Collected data
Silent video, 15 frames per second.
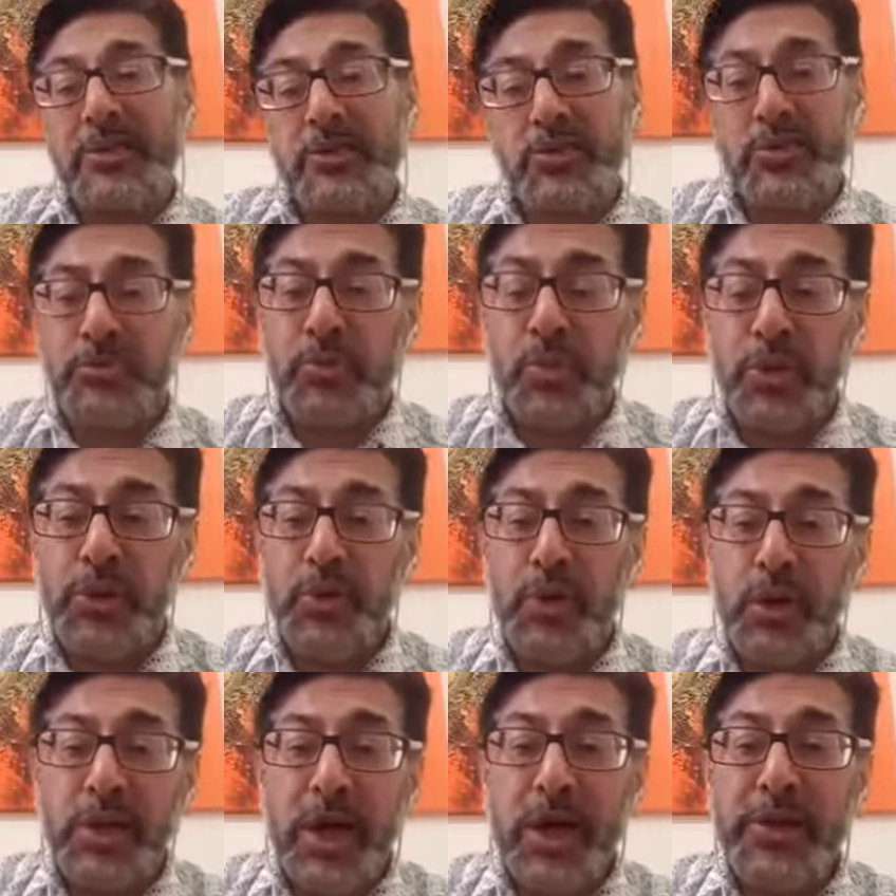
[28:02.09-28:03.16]
I'll support you,
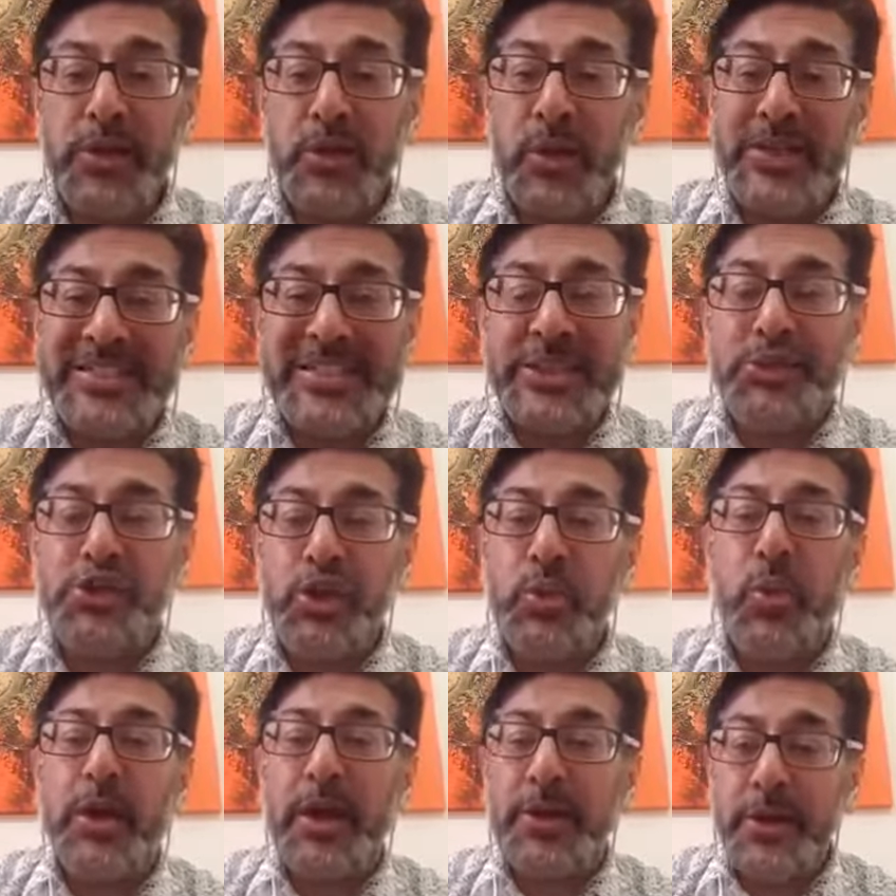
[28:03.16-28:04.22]
I'll guide you, I'll teach you
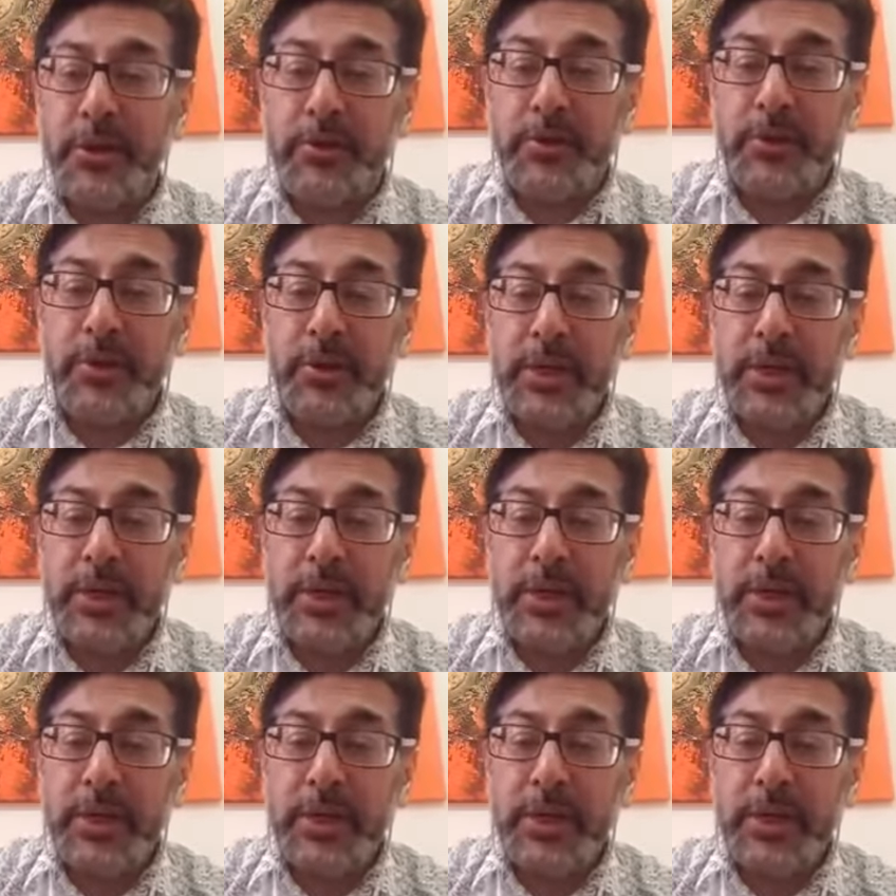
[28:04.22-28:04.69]
what I know.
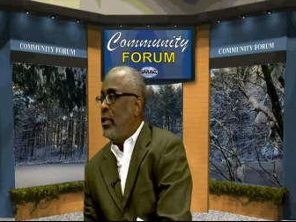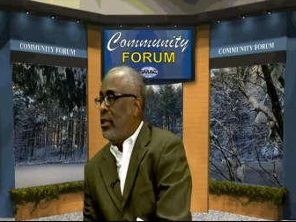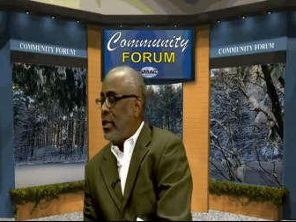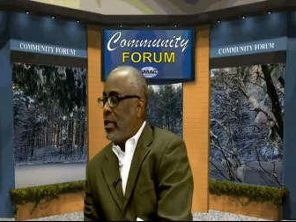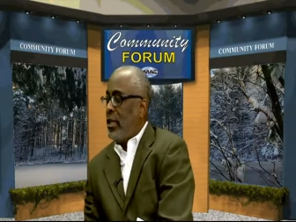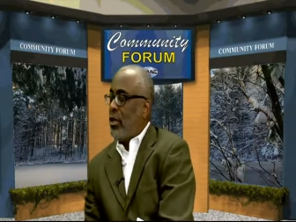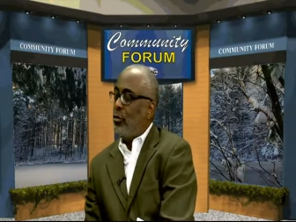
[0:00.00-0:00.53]

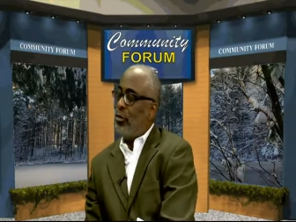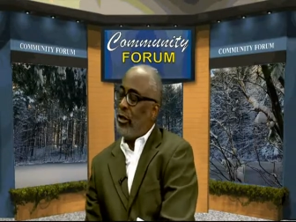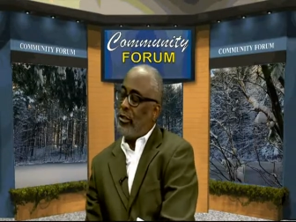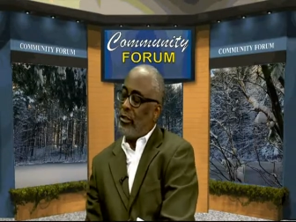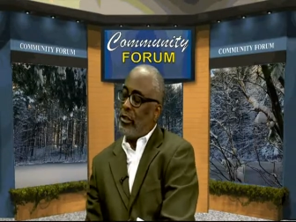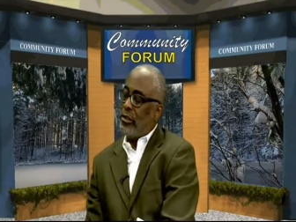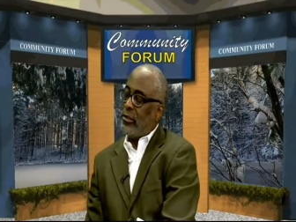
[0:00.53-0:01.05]
in the
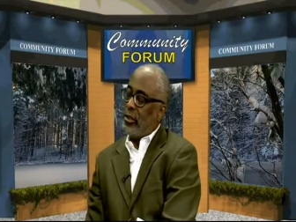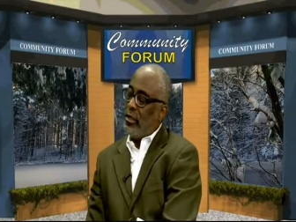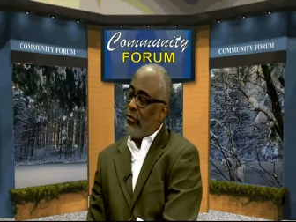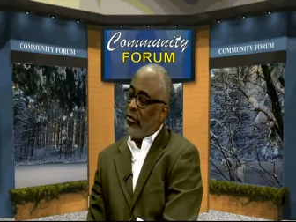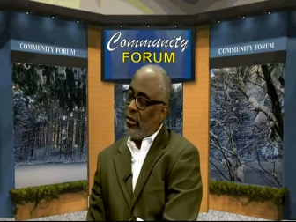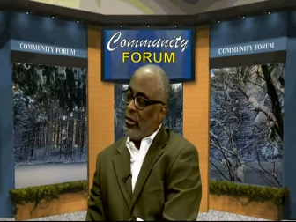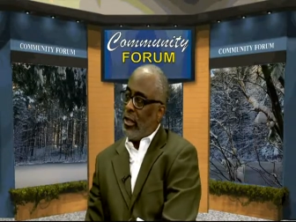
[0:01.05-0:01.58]
presidency of
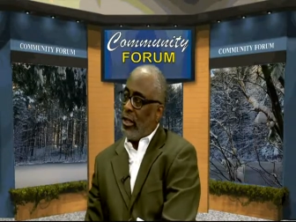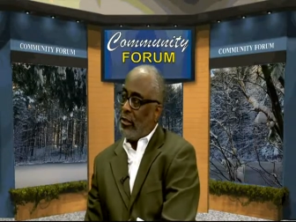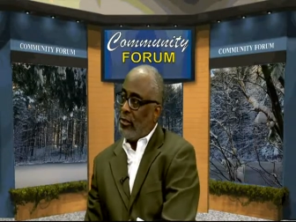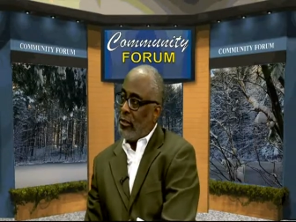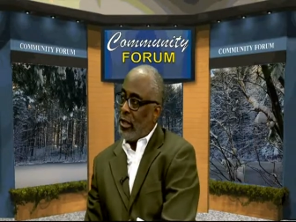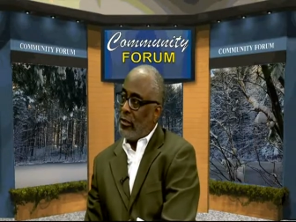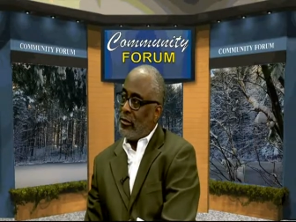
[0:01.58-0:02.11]
the United
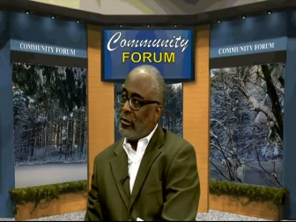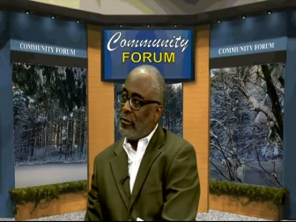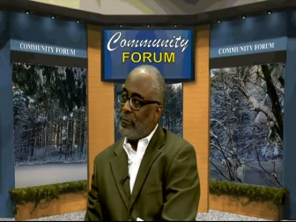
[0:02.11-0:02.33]
States.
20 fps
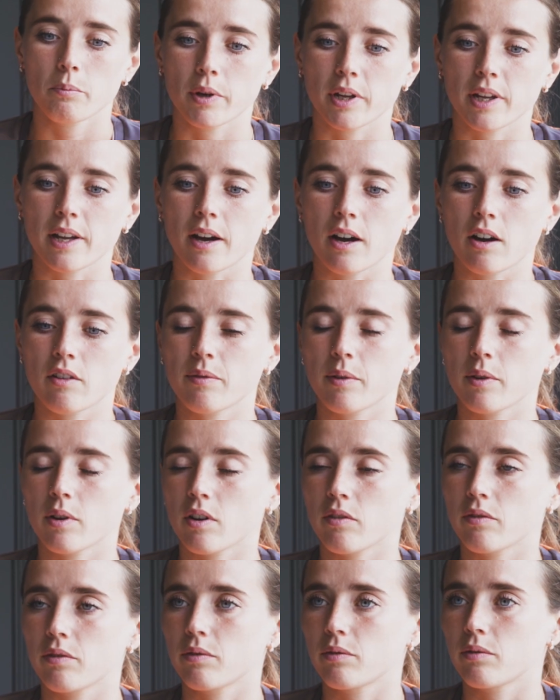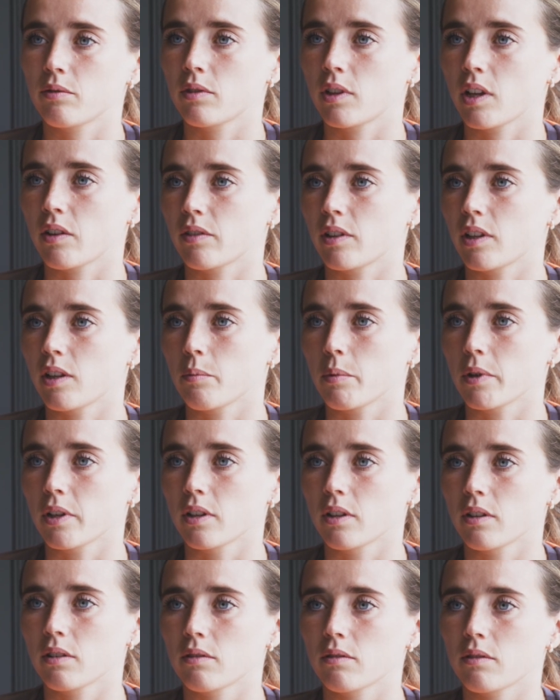But yeah, I've, I've definitely
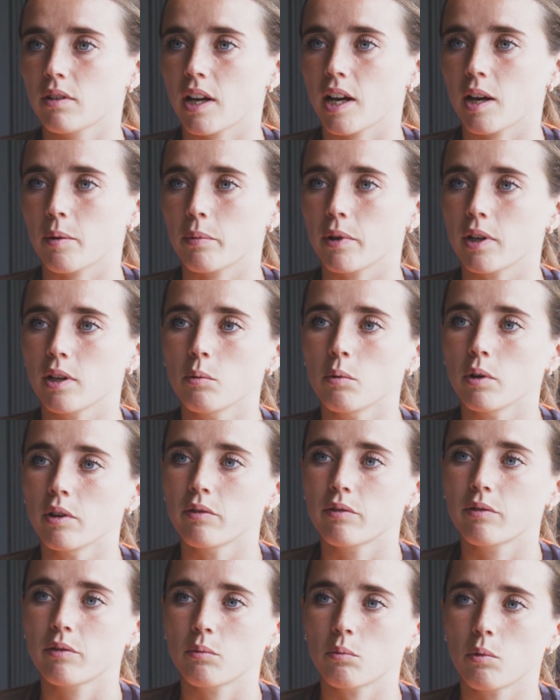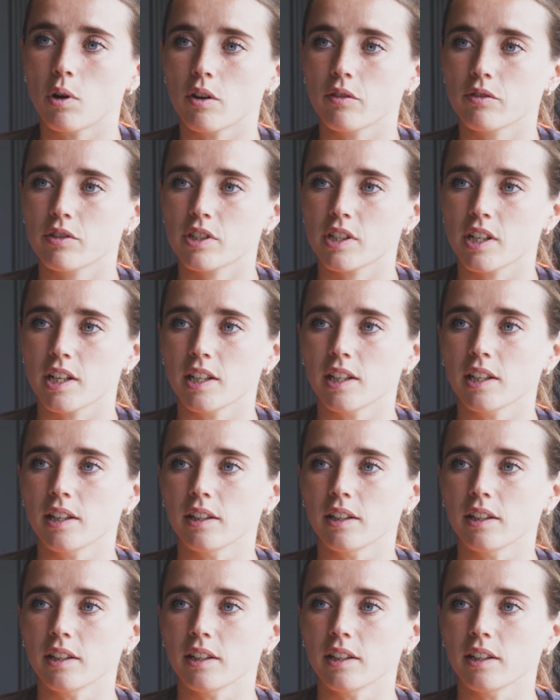been happy with what I've seen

■ **TASK DETAILS**: Without including any pictures, reproduce the data exactly.

■ **YOUR SOLUTION**:
Silent video, 15 frames per second.
[28:02.09-28:03.16]
I'll support you,
[28:03.16-28:04.22]
I'll guide you, I'll teach you
[28:04.22-28:04.69]
what I know.
[0:00.00-0:00.53]

[0:00.53-0:01.05]
in the
[0:01.05-0:01.58]
presidency of
[0:01.58-0:02.11]
the United
[0:02.11-0:02.33]
States.
20 fps
But yeah, I've, I've definitely
been happy with what I've seen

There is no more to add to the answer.